### Data to process
---

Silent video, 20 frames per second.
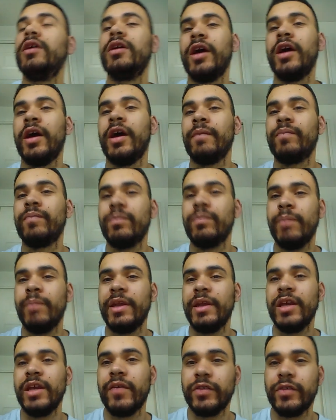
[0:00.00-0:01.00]
Many others
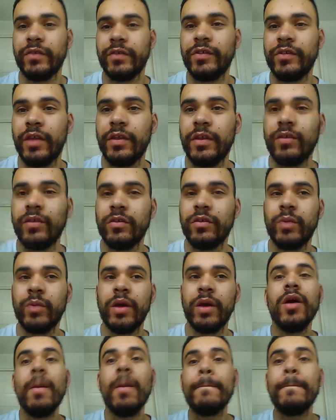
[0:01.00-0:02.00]
have said this as well,
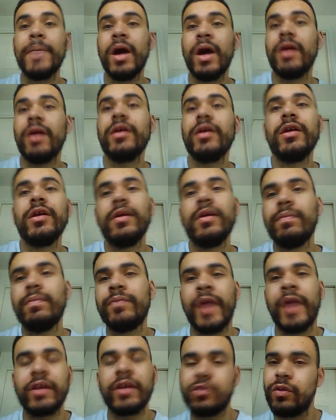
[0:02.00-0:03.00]
but that's
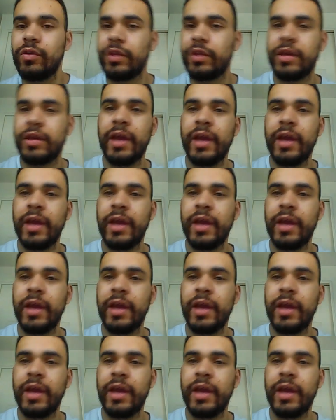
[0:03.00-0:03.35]
not the case.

---

### Assignment
Where an entry includes a picture, drop it, and print the rest of the material word for word.

### Completed exercise
Silent video, 20 frames per second.
[0:00.00-0:01.00]
Many others
[0:01.00-0:02.00]
have said this as well,
[0:02.00-0:03.00]
but that's
[0:03.00-0:03.35]
not the case.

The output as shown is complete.